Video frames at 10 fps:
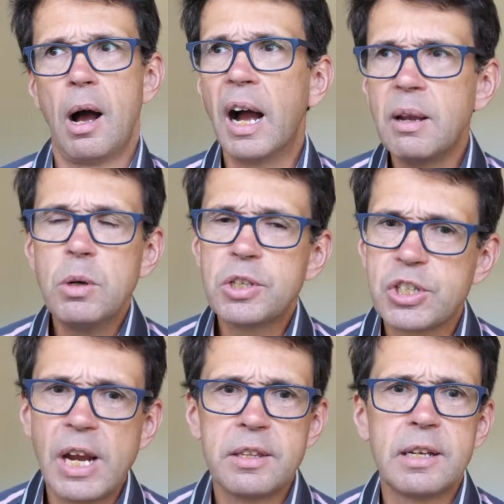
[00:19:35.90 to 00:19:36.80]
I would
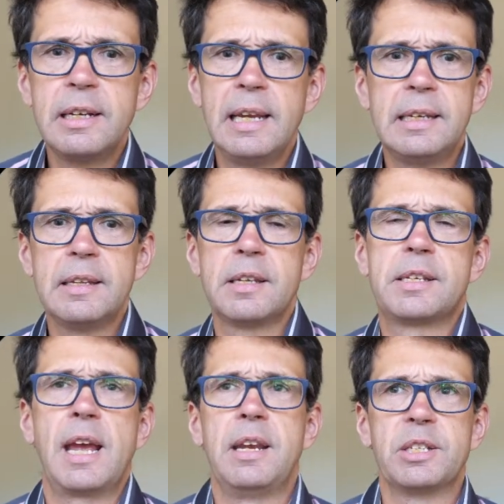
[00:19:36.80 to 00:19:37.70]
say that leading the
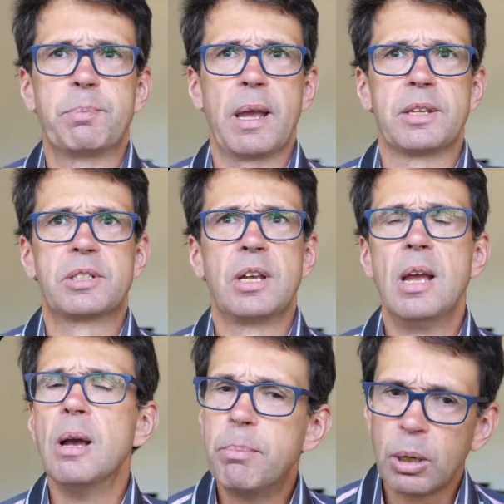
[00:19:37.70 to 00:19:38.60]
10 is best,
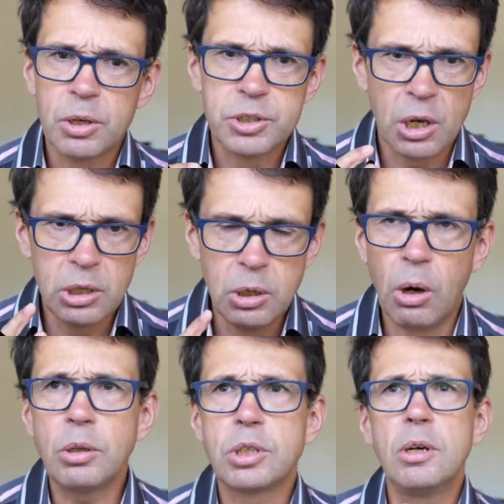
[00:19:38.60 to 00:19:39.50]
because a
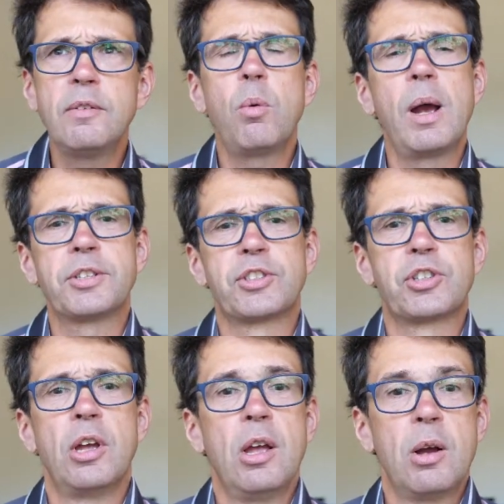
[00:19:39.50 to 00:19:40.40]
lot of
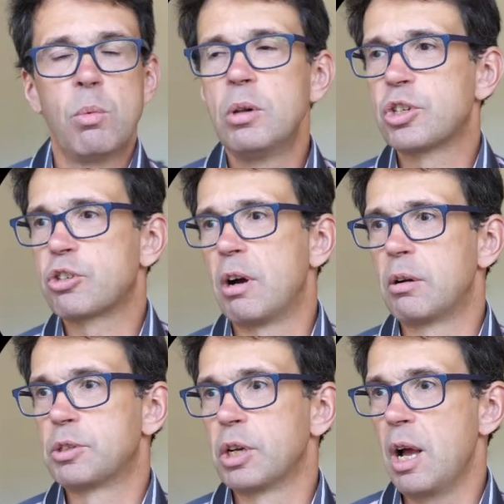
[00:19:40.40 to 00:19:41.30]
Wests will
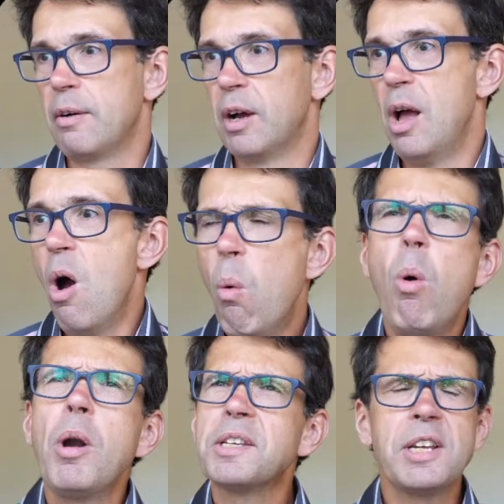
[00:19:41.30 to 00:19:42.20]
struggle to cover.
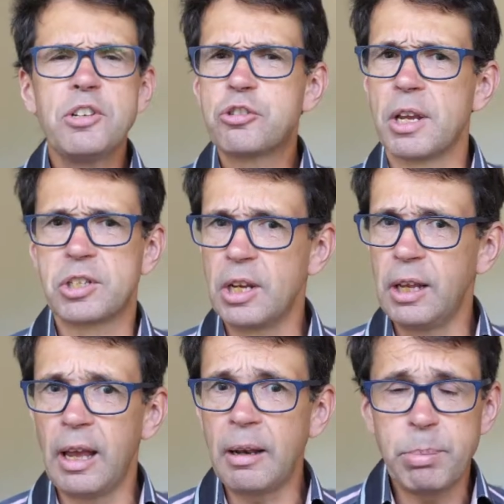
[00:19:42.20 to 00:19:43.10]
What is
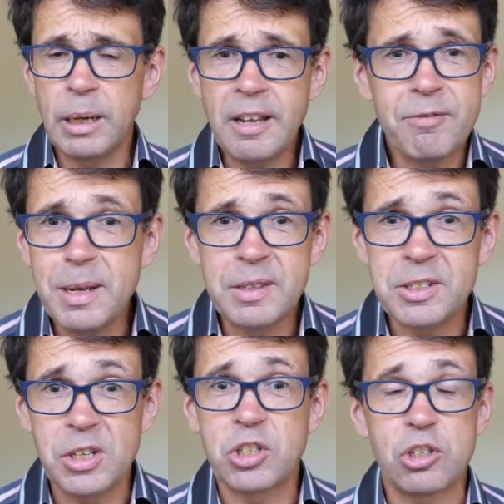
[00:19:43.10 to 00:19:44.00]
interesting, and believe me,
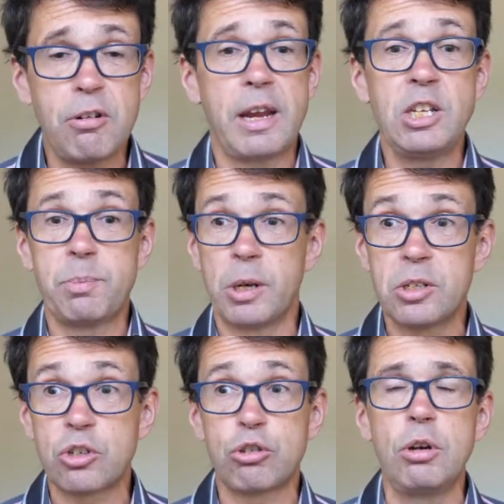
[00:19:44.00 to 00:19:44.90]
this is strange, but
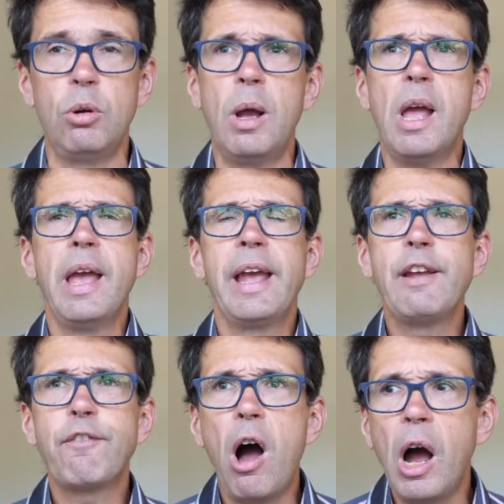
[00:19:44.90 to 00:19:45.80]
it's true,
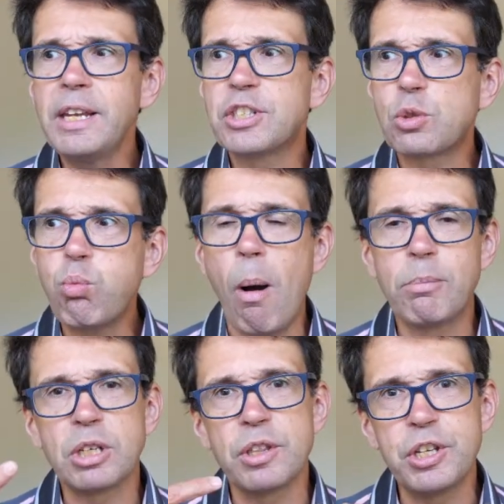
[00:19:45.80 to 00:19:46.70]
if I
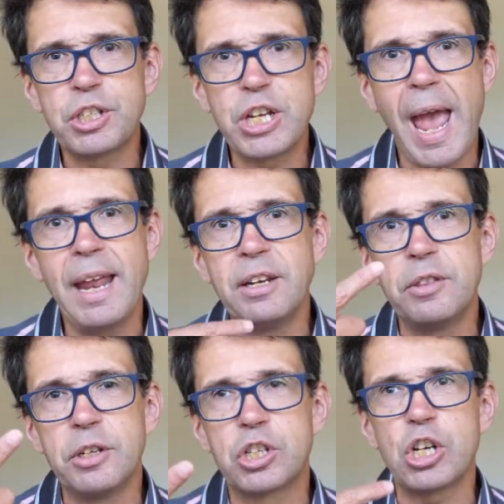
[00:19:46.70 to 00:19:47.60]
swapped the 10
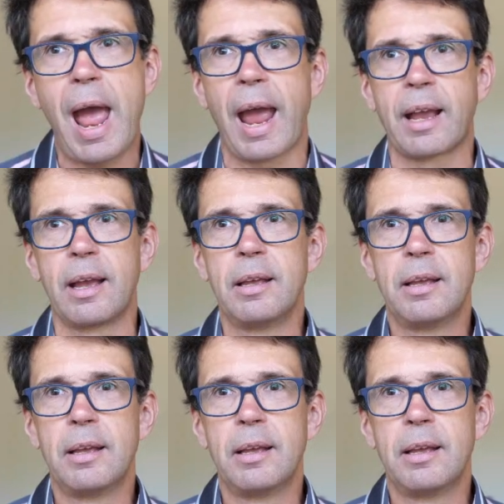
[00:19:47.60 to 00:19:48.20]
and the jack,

[EXERCISE BRIEF]
With pictures left out, transcribe each line from the one containing "[00:19:42.20 to 00:19:43.10]" through the end of the data, both ends included.

[RESULT OF THE TASK]
[00:19:42.20 to 00:19:43.10]
What is
[00:19:43.10 to 00:19:44.00]
interesting, and believe me,
[00:19:44.00 to 00:19:44.90]
this is strange, but
[00:19:44.90 to 00:19:45.80]
it's true,
[00:19:45.80 to 00:19:46.70]
if I
[00:19:46.70 to 00:19:47.60]
swapped the 10
[00:19:47.60 to 00:19:48.20]
and the jack,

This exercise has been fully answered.